Collected data
....................

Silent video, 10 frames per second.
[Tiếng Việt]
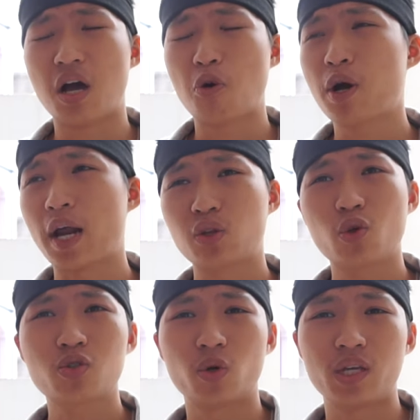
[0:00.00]
giờ cũng khá là
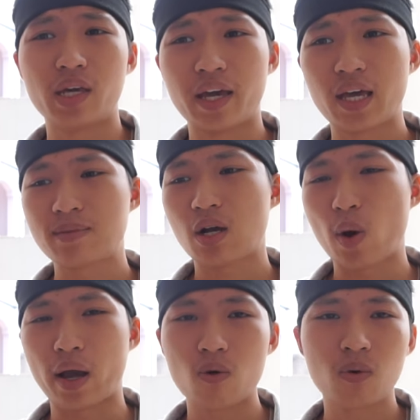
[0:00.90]
tốt rồi thì anh em ra
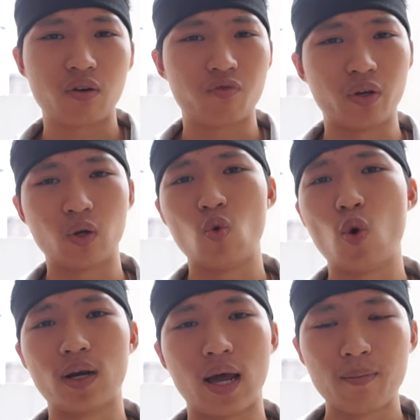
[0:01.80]
ngoài không cần phải
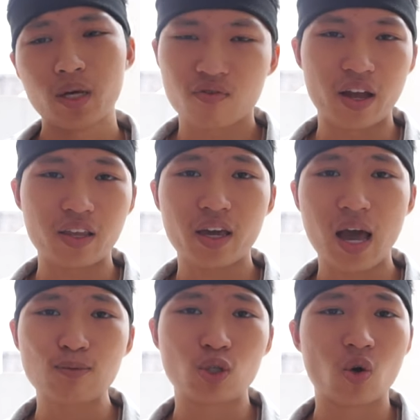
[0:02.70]
nguồn lắm và những cái
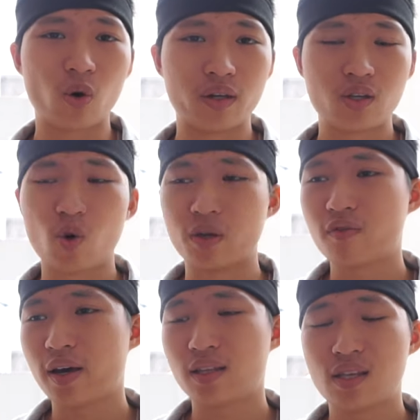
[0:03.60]
hấp chuyển đổi nhỏ
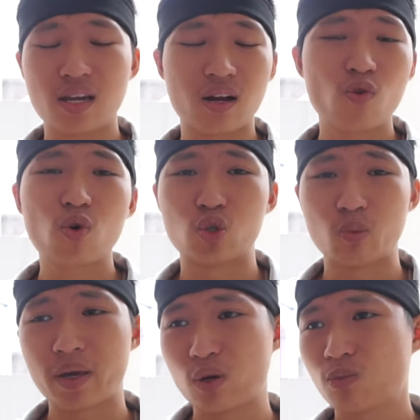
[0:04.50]
như vậy thì năng vũ của
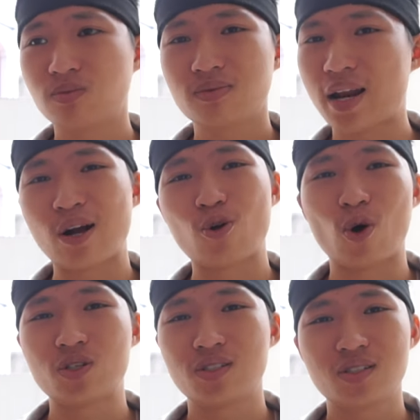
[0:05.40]
chúng mình cũng đang
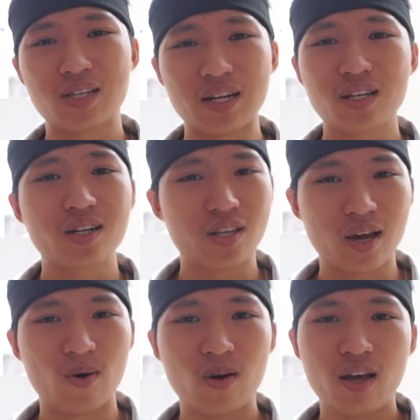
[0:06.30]
có sẵn rất là
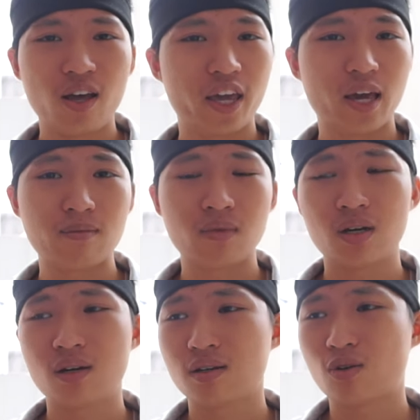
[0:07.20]
nhiều anh em
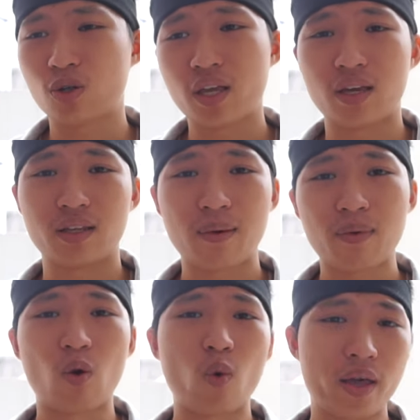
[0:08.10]
uh, có thể tham
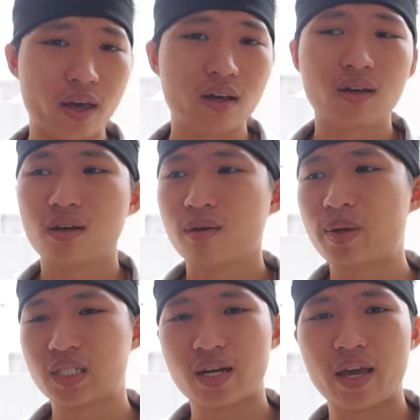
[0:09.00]
khảo qua nhá
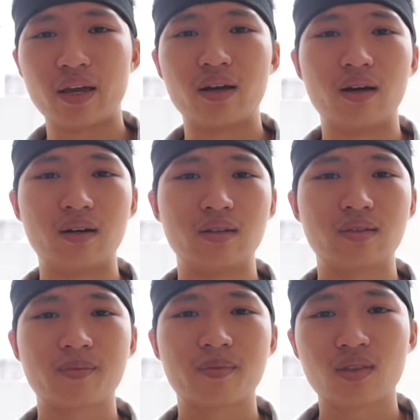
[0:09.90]
mình sẽ để uh,
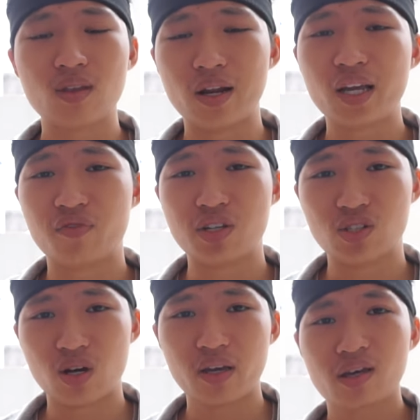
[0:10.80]
đường link ở phía
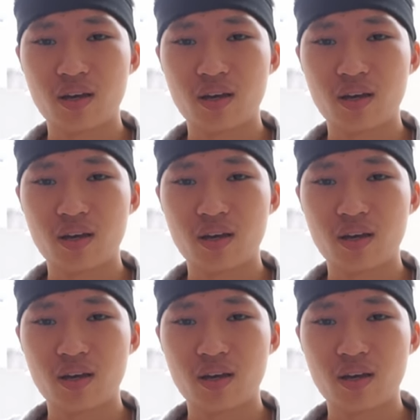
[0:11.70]
dưới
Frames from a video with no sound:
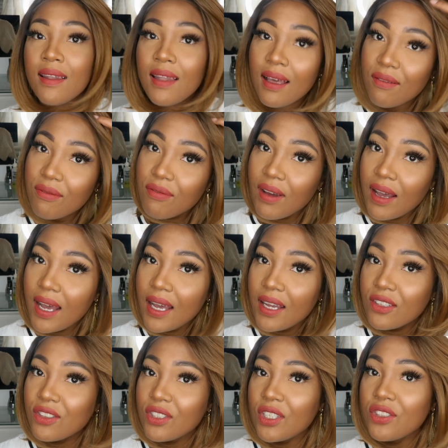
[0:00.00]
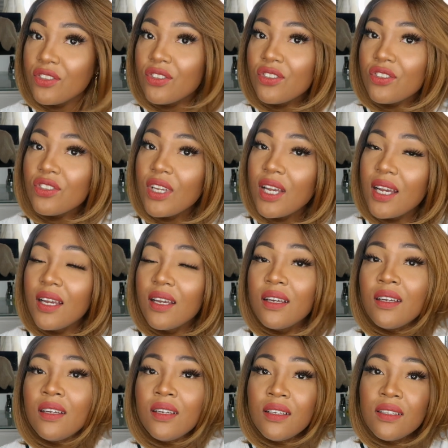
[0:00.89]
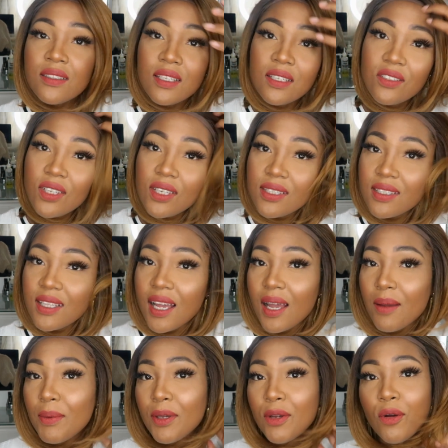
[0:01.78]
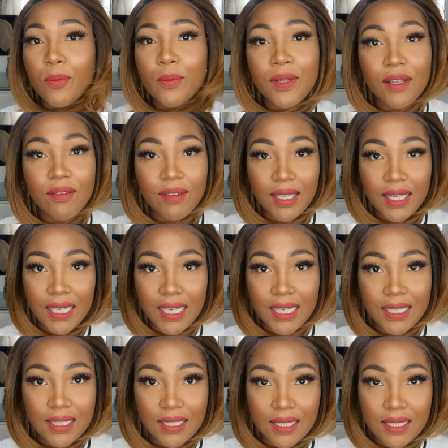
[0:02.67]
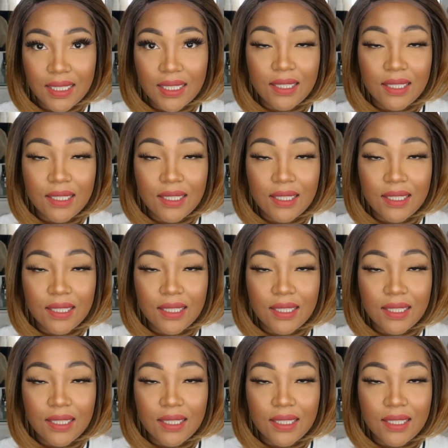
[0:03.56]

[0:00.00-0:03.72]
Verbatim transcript: Lavar, gente, já... Vocês já sabem como lavar lace.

....................

*EXERCISE DETAILS:* Pick out every line above that holds the word "video" and copy it.

*ANSWER TO THE EXERCISE:*
Silent video, 10 frames per second.
Frames from a video with no sound:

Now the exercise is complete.